Segment Start: Supplied entries

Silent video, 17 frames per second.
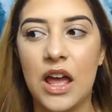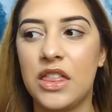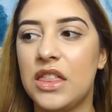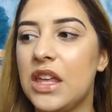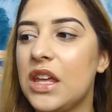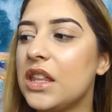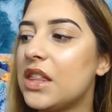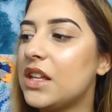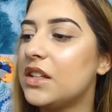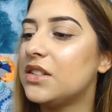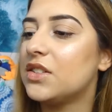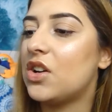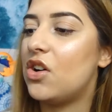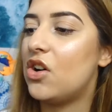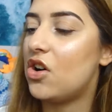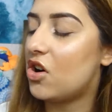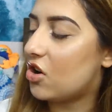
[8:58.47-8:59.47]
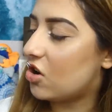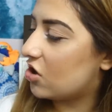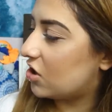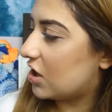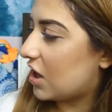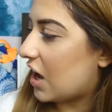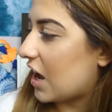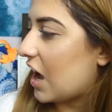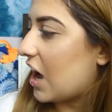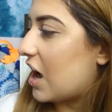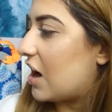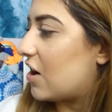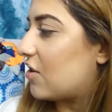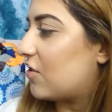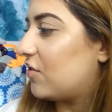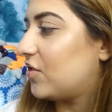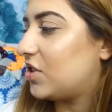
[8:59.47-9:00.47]
think that's all I
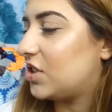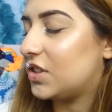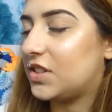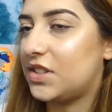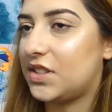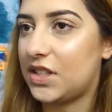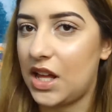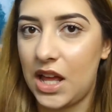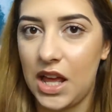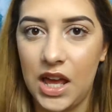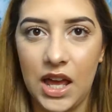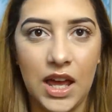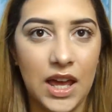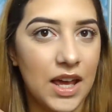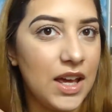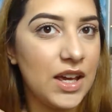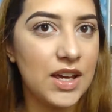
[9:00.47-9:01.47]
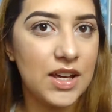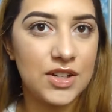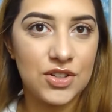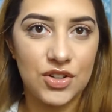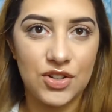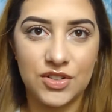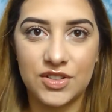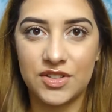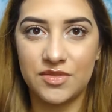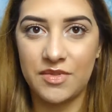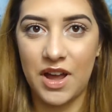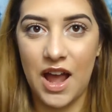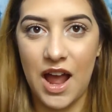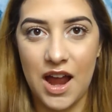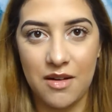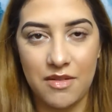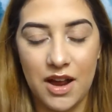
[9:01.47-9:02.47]
have to say in terms of my
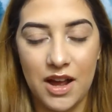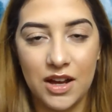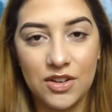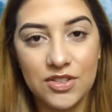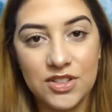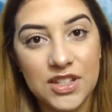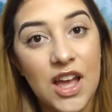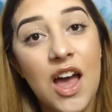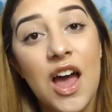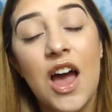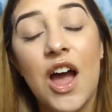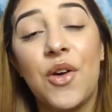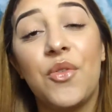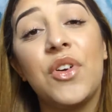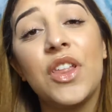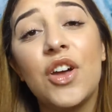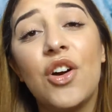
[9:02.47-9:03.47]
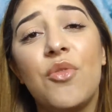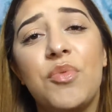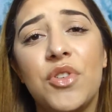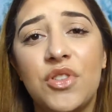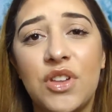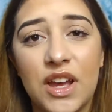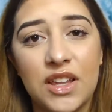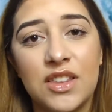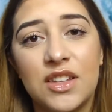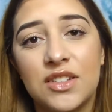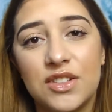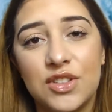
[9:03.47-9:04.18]
eyebrows. I really hope you liked this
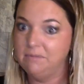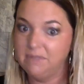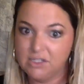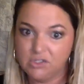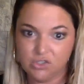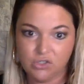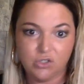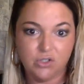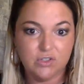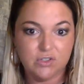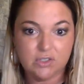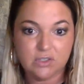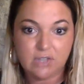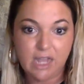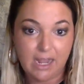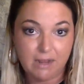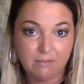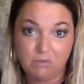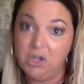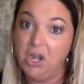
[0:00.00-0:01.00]
this girl's
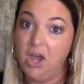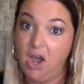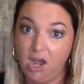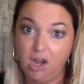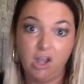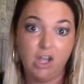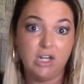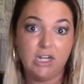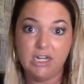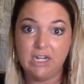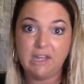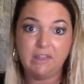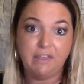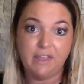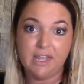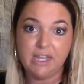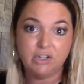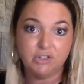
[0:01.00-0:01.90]
not on anything.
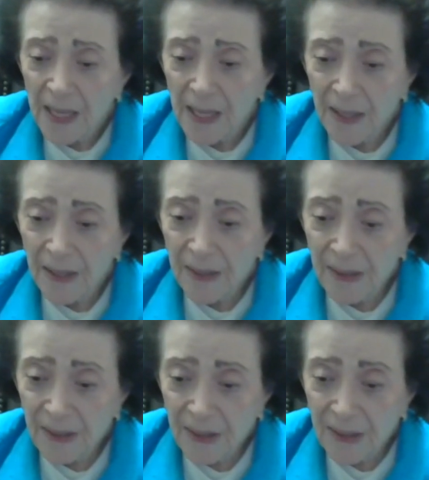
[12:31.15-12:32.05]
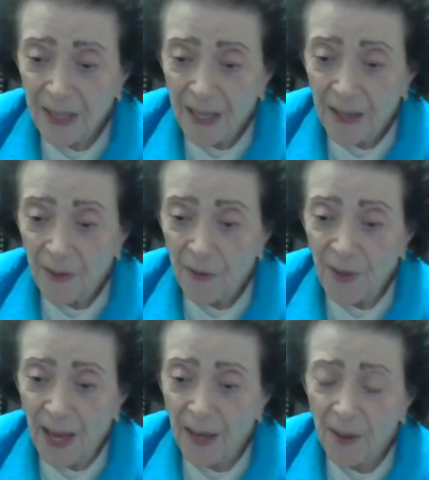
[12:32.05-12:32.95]
is
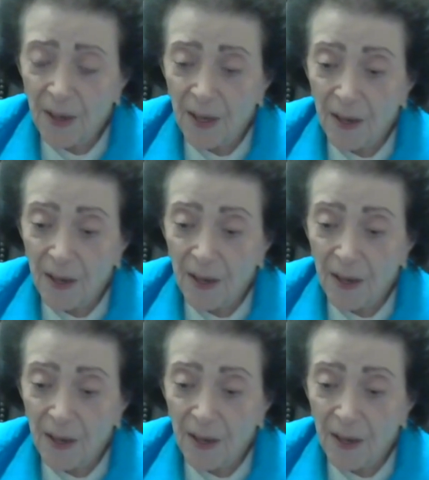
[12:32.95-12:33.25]
that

Segment End: Supplied entries

What is being asked - Pictures excluded, set down all the entries exactly.

Worked solution -
Silent video, 17 frames per second.
[8:58.47-8:59.47]
[8:59.47-9:00.47]
think that's all I
[9:00.47-9:01.47]
[9:01.47-9:02.47]
have to say in terms of my
[9:02.47-9:03.47]
[9:03.47-9:04.18]
eyebrows. I really hope you liked this
[0:00.00-0:01.00]
this girl's
[0:01.00-0:01.90]
not on anything.
[12:31.15-12:32.05]
[12:32.05-12:32.95]
is
[12:32.95-12:33.25]
that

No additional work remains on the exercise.